Reading aloud, reading together

Reading aloud, reading together
EU Read 2013
Many European families do not read aloud to their children – especially before their children
can themselves read. Nevertheless, international research shows that reading regularly to
children is an effort worth making.
Sharing stories is not only enjoyable, it also broadens a child's world view and stimulates
empathy. Reading books together helps the emotional and linguistic development of children.
Reading to children builds skills that lead to more success at school in various subjects
(Stiftung Lesen, Study on Reading Aloud, 2011), and there are long-lasting positive effects
that can still be seen in young adults.
Linguistic and literary competence
Reading books together with children stimulates their early literacy on many levels.
Children learn how to distinguish letters and notice the differences between written and
spoken language. Listening to stories benefits not only their written language skills, but also
increases their phonological awareness and advances their oral language development.
Children who are read to are more likely to have a broader vocabulary that will help give
them a successful start at primary school (Mol, 2010).
Reading together doesn’t just develop a child’s linguistic skills. They will also learn how to
identify the structure of sentences and stories, allowing them to develop a firmer grasp of
storytelling. Children will also be able to build up the skills they will need to read
independently (Duursma, 2012). Reading together with children develops book-related
knowledge (such as recognising fictitious characters and irony) and stimulates the interest in
and enjoyment of books (Van der Pol, 2010).

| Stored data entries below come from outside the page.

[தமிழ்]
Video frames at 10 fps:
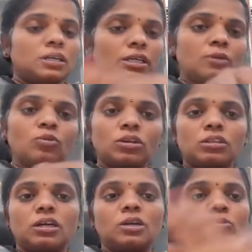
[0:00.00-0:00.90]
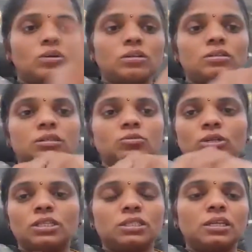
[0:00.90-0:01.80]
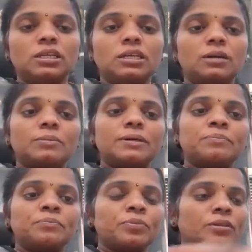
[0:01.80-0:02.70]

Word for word: இங்கே ஓடுறது அங்கே ஓடுறது ஒரு இடத்துல நிற்காமல்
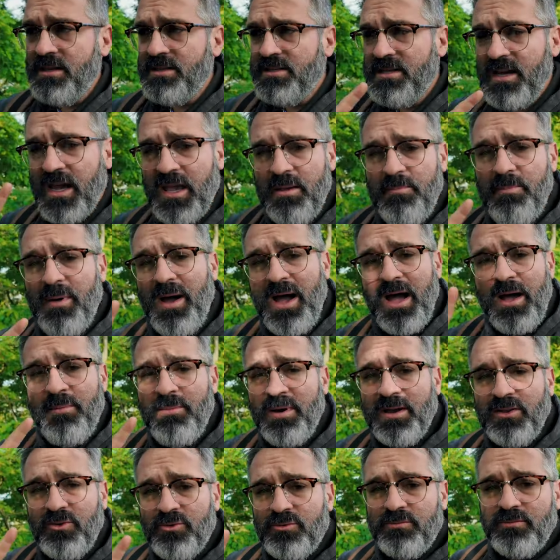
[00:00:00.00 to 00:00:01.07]
ils iraient pas à
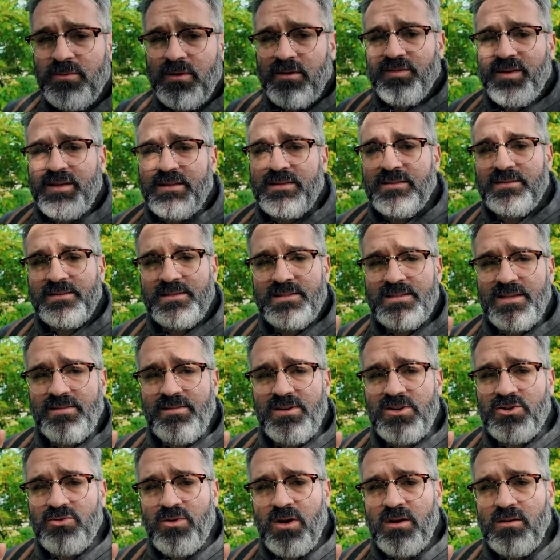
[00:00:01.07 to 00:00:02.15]
McDo en fait s'ils
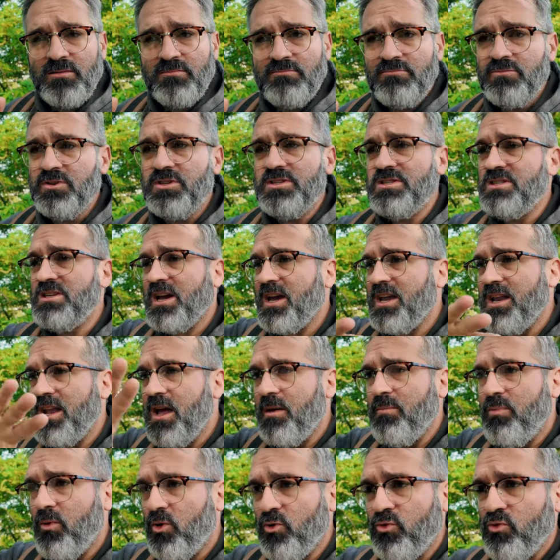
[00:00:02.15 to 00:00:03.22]
avaient le choix. Ils iraient
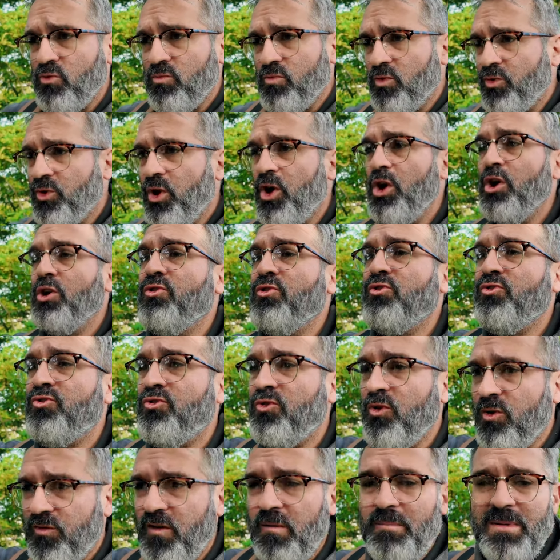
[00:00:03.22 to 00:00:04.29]
n'importe où au monde,
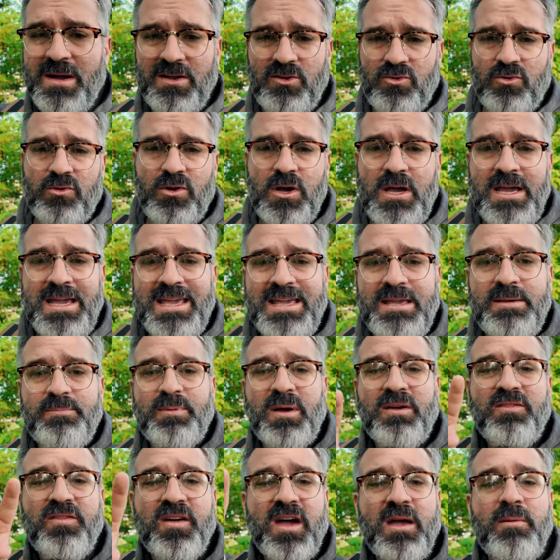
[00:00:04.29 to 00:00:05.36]
sauf à McDo. Ils
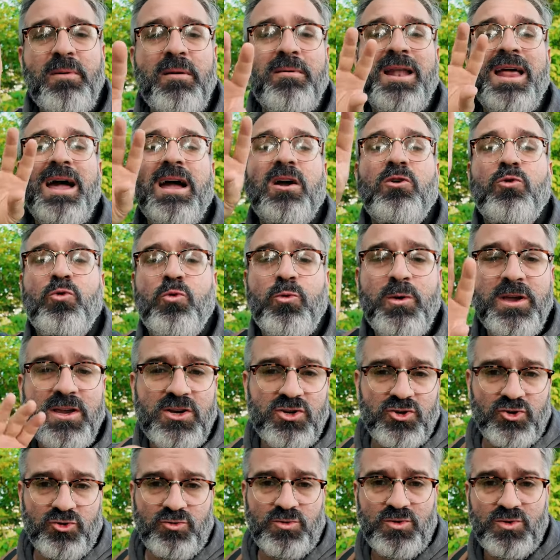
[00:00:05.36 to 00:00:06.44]
préféraient même aller à Quick,
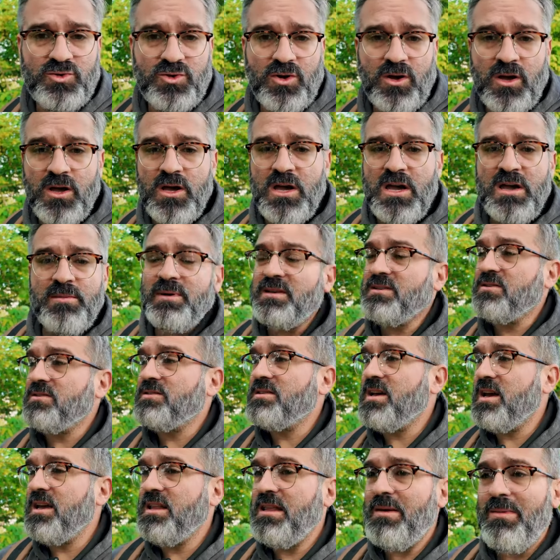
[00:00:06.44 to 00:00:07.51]
j'en suis sûr, parce que
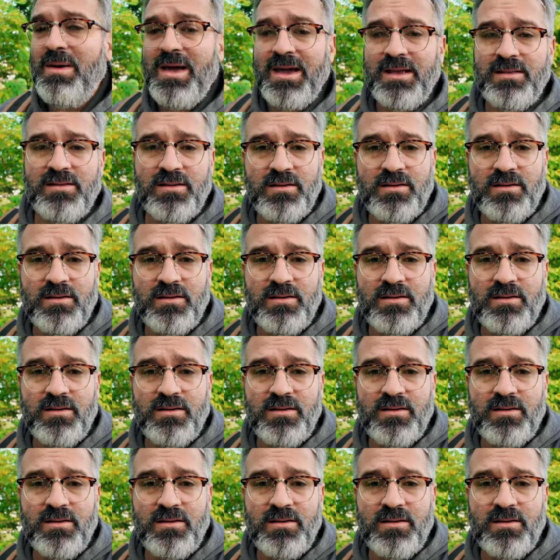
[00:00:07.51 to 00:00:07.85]
ça aide des mecs.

Literary enjoyment, self confidence and empathy
As well helping them develop reading skills, sharing stories with children helps to build their
self confidence. It stimulates their social and emotional development as well as their
knowledge of the world (Kwant, 2011). Reading together also strengthens the bond between
adult and child.
Children who are read to when they are young start collecting reading experiences that can
lead to insight, reflection and empathy. In short, they contribute to the moral shaping of a
reader. Research shows that children who read regularly know more about life, love, courage
and conflict. Moreover, they are better at self-reflection than children who rarely read (Van
Peperstraten, 2011).
For children to develop in this way, they need to open up to the experience, and be truly
affected by what they read. The English literary scholar and psychologist David Harding
compares the most valuable reading experience to passionate spectator experiences; merely
watching is not good enough – a child should be genuinely touched by what they read.
Achieving such experience demands practice.
An early start
The earlier a child interacts with stories and books, the better. They can build up a routine in
storytelling and playing with books so that it becomes a habit, which paves the way for future
reading for pleasure.
Children’s linguistic development also depends on the world and people around them.
The language used by parents and professionals such as teachers shapes a child’s own
language development. When families read together, a child’s language matures as they
focus on the meaning of words.
Reading together and telling stories is just as important as a child gets older. It opens the
way to books and stories that children cannot yet read on their own, or to stories they are
unlikely to choose themselves. Being read to presents opportunities for a child to get in touch
with demanding texts and unfamiliar worlds. This stimulates learning and encourages
children to keep on reading independently and voluntarily.